Well yes, I'm not sure why he doesn't understand this. The bride is the centre piece of the wedding, which makes sense given that women have beauty. Men do not look attractive or beautiful, hence the reason why grooms are dressed in a way that's completely identical to any other man wearing a suit at the wedding. Weddings are not about the groom.

Supergirl1958 · 17/02/2026 20:59

🚩sorry but cut your losses and run. If you don’t have a husband who can pay you compliments and treat you like a princess then he’s not worth being married to!

researchers3 · 17/02/2026 21:01

PeppyDenimSheep · 17/02/2026 11:50

This is all very much true and if I am honest I am very shocked by the responses on here being so outraged by it and saying how bad it is. I thought I would have a few people agree with me and the majority tell me I am looking into it too much, which is what my family tell me when I try to speak to them about this. Although I haven't told them or anyone the full story, only bits and pieces here and there. The comnents have given me a huge wake up call and opened my eyes. It is a lot for me to take in

If your family is the type to minimise and excuse this bullshit behaviour, it could go a long way in accounting for why youve ended up with someone like him.

You deserve SO much better. This stuff really grinds you down and does a number on you.

I assure you, you would be better off without this toxic worm in your life. X

Nearly50omg · 17/02/2026 21:05

Please leave him before it gets any worse!! He will destroy your confidence, your self esteem and break down everything else! He is a nasty abusive narcissist and you ignored the warning signs unfortunately but you have enough of us warning you now to leave please!!!

StasisMom · 17/02/2026 21:07

Cardomomle · 17/02/2026 17:17

Was he belittling, nasty, cruel and insensitive?
Was he mean and hostile about your wedding day?

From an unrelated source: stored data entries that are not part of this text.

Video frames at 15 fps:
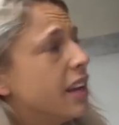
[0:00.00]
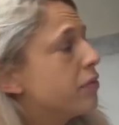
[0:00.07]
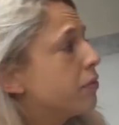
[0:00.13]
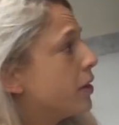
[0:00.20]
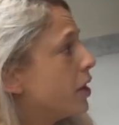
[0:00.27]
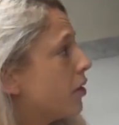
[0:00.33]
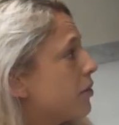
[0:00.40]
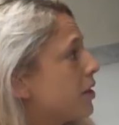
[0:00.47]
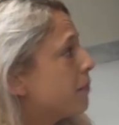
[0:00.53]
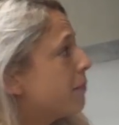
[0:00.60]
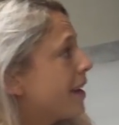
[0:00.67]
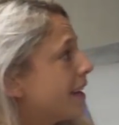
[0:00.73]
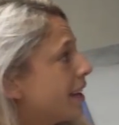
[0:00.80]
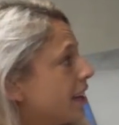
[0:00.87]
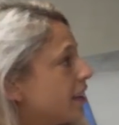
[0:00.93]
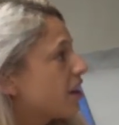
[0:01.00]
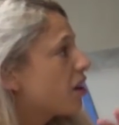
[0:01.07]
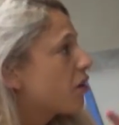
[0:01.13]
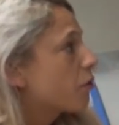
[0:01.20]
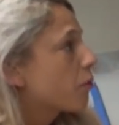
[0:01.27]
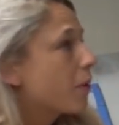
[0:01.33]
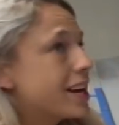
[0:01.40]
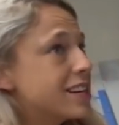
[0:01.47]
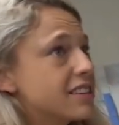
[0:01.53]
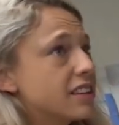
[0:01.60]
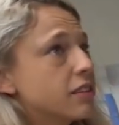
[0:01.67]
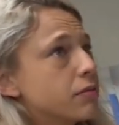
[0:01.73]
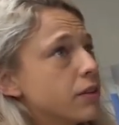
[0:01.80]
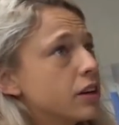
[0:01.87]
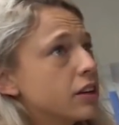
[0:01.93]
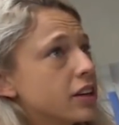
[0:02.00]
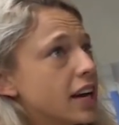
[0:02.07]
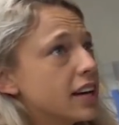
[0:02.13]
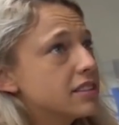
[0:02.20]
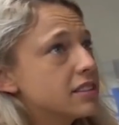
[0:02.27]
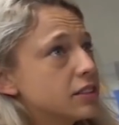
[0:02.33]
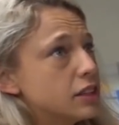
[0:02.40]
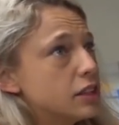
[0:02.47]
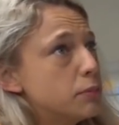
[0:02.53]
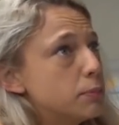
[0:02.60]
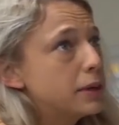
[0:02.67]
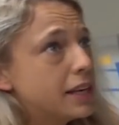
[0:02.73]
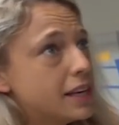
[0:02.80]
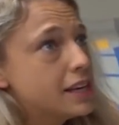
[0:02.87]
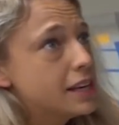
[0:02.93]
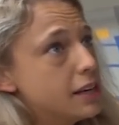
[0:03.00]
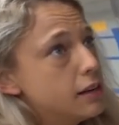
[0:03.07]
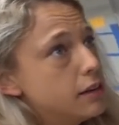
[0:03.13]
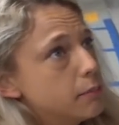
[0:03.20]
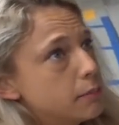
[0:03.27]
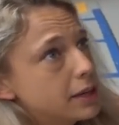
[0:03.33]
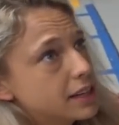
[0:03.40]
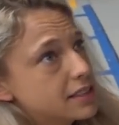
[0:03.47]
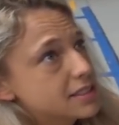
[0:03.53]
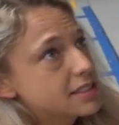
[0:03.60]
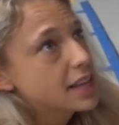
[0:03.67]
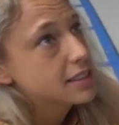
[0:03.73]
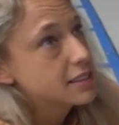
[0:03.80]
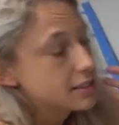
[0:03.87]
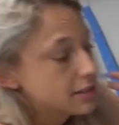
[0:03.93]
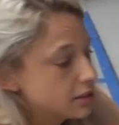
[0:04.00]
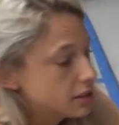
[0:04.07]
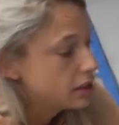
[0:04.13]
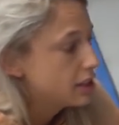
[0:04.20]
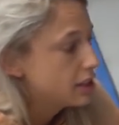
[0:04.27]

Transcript: If we only make it right to the front grass, so you pee, because that's,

I said I could imagine. No he wasn't quite that bad and in truth, I wish I had been more confident to have made a point then and said that he could make more of an effort etc - I am only just learning about boundaries at nearly 50. I think the OP should definitely do something about this, but maybe not just shelve the whole marriage.

Nearly50omg · 17/02/2026 21:09

PeppyDenimSheep · 17/02/2026 14:38

Thank you everyone for your comments. Some of you have been kinder than others, but the majority of you have been incredibly supportive. I’ve read every single comment, and I definitely have a lot to think about. I already feel better just from sharing this with strangers on the internet. This is only my second post, my first one received just two comments, so I never expected this to gain as much attention as it has. I am going to stop reading replies now and not open this thread anymore as I feel a bit overwhelmed with everything

Those of us warning you and advising you to leave have lived with men like this and know the warning signs. By not reading any more comments you are just putting your head in the sand. I didn’t listen to warnings about my husband and he destroyed most of everything about me over the years until i became a shadow of myself

CactusPeach · 17/02/2026 21:11

Those comments sound like he is jealous of the attention being on you. Does he like the attention on him generally? Or to feel special?